- [Your assignment]:
Scan the listing below and copy every line holding "with".

- [Records for this task]:
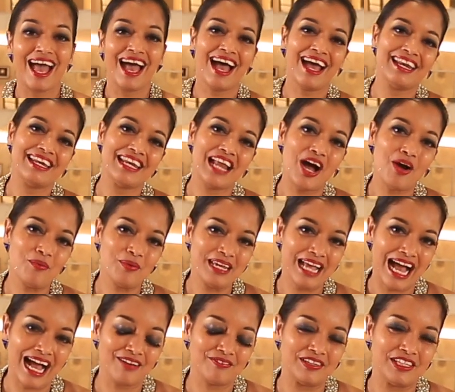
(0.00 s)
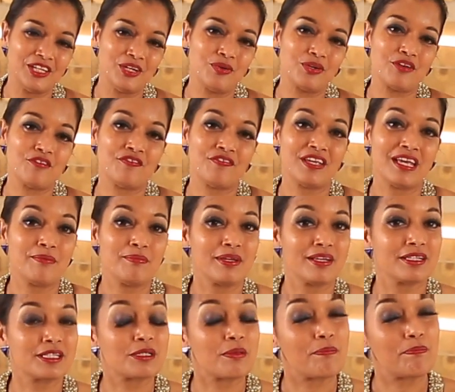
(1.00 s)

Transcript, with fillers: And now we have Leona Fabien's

---

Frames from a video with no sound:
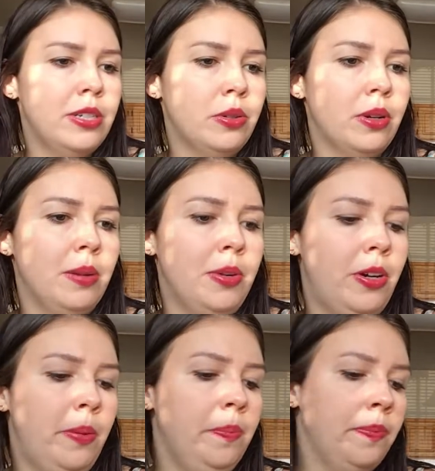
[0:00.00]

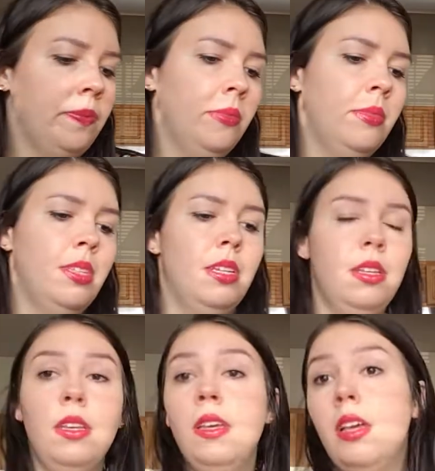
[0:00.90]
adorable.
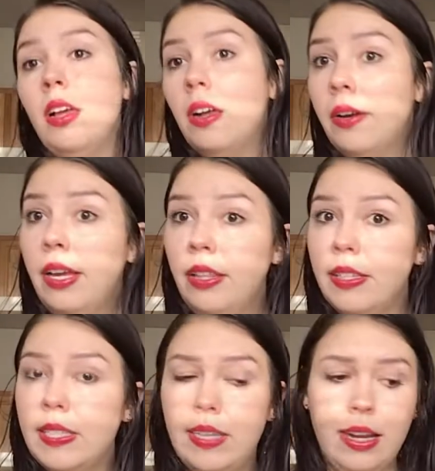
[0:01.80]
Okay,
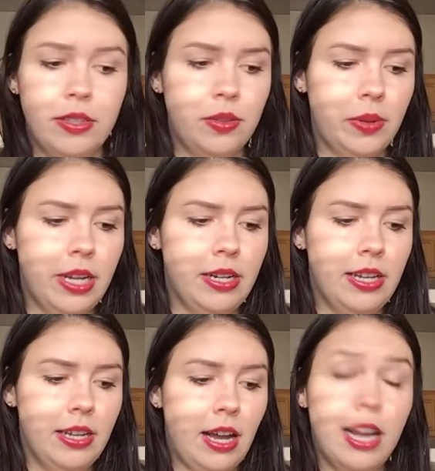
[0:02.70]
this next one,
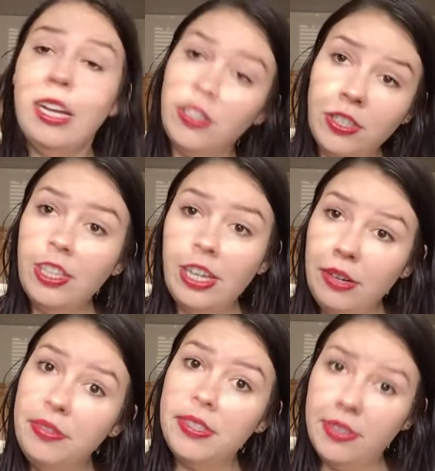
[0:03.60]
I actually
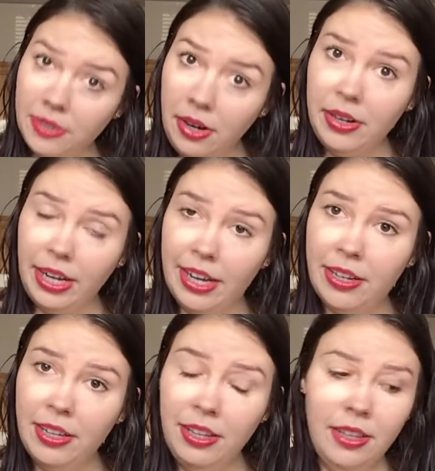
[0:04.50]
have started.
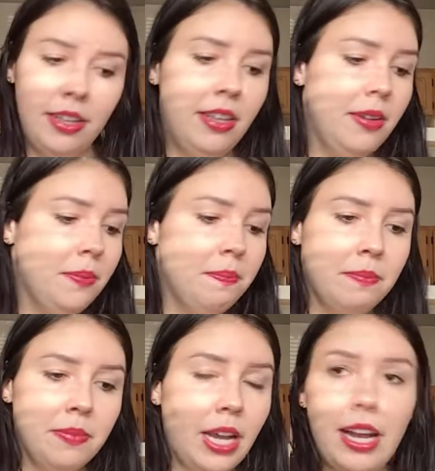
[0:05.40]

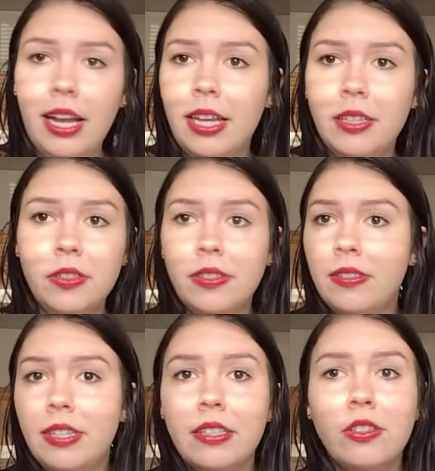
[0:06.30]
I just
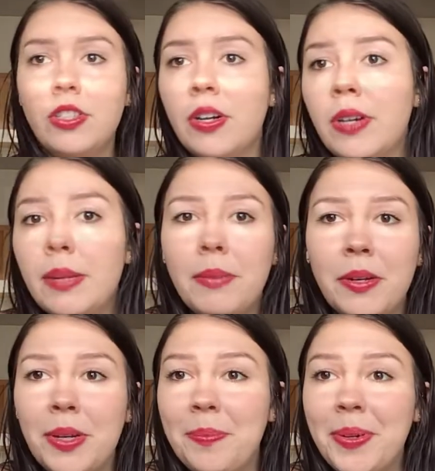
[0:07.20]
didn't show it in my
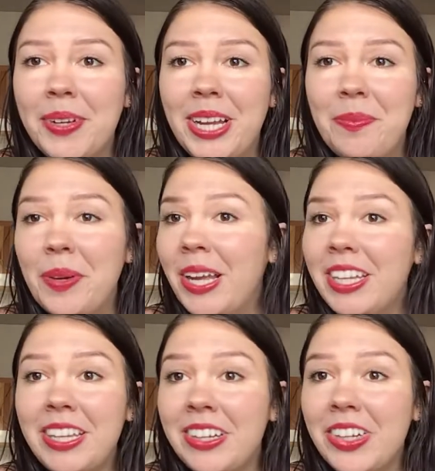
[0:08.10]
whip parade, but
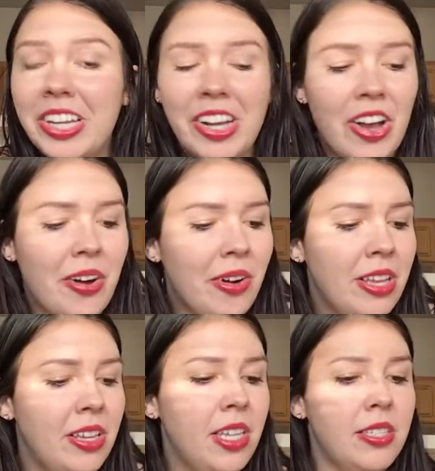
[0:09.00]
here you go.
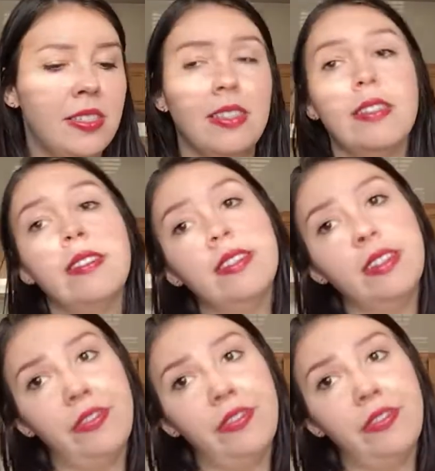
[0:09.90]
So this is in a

---

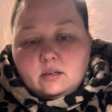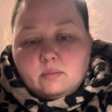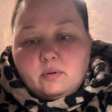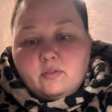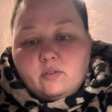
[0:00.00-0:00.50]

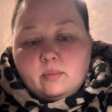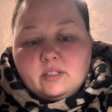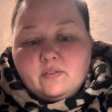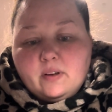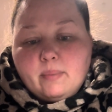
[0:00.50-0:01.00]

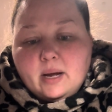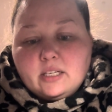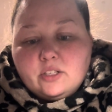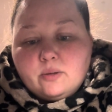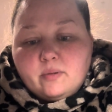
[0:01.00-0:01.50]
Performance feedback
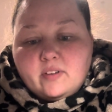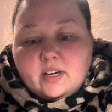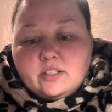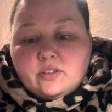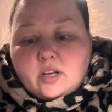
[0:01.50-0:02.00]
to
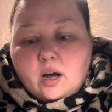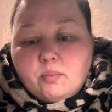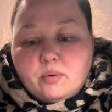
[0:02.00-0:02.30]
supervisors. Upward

- [Task answer]:
Transcript, with fillers: And now we have Leona Fabien's
Frames from a video with no sound:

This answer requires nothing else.